### WORK ITEM
Set every line of the data down again exactly, and keep the pictures out.
╔══
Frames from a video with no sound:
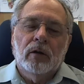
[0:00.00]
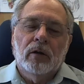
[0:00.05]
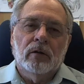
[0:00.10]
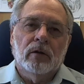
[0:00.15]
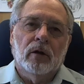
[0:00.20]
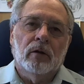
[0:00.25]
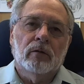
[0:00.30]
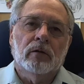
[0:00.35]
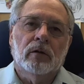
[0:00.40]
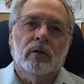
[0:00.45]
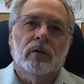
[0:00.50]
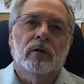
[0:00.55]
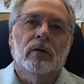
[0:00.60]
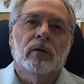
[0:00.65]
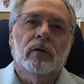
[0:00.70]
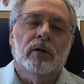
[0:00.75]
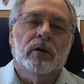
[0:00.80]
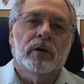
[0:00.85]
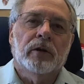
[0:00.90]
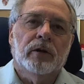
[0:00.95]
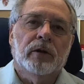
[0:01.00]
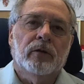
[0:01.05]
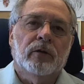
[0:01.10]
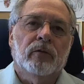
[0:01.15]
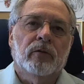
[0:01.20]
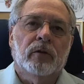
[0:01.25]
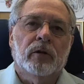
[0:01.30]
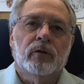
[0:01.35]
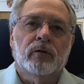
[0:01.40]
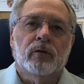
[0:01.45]
local and
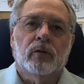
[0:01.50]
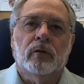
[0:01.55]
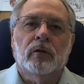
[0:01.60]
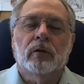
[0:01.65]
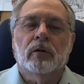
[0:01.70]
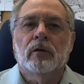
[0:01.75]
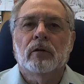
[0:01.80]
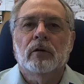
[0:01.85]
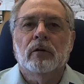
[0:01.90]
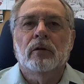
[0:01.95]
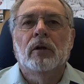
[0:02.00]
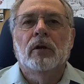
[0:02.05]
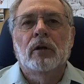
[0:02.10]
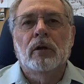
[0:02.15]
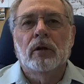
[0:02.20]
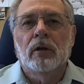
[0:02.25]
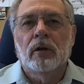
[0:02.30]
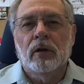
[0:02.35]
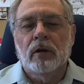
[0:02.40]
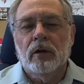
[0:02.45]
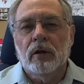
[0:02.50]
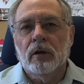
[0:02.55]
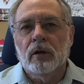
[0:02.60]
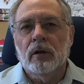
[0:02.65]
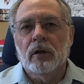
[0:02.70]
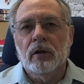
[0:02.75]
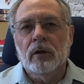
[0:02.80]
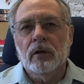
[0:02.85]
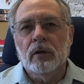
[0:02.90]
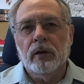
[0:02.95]
individual
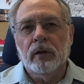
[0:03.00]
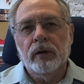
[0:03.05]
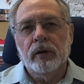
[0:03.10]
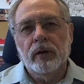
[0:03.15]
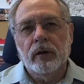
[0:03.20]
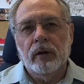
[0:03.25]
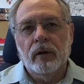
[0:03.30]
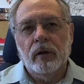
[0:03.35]
and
╚══
### ANSWER FOR THE TASK
Frames from a video with no sound:
[0:00.00]
[0:00.05]
[0:00.10]
[0:00.15]
[0:00.20]
[0:00.25]
[0:00.30]
[0:00.35]
[0:00.40]
[0:00.45]
[0:00.50]
[0:00.55]
[0:00.60]
[0:00.65]
[0:00.70]
[0:00.75]
[0:00.80]
[0:00.85]
[0:00.90]
[0:00.95]
[0:01.00]
[0:01.05]
[0:01.10]
[0:01.15]
[0:01.20]
[0:01.25]
[0:01.30]
[0:01.35]
[0:01.40]
[0:01.45]
local and
[0:01.50]
[0:01.55]
[0:01.60]
[0:01.65]
[0:01.70]
[0:01.75]
[0:01.80]
[0:01.85]
[0:01.90]
[0:01.95]
[0:02.00]
[0:02.05]
[0:02.10]
[0:02.15]
[0:02.20]
[0:02.25]
[0:02.30]
[0:02.35]
[0:02.40]
[0:02.45]
[0:02.50]
[0:02.55]
[0:02.60]
[0:02.65]
[0:02.70]
[0:02.75]
[0:02.80]
[0:02.85]
[0:02.90]
[0:02.95]
individual
[0:03.00]
[0:03.05]
[0:03.10]
[0:03.15]
[0:03.20]
[0:03.25]
[0:03.30]
[0:03.35]
and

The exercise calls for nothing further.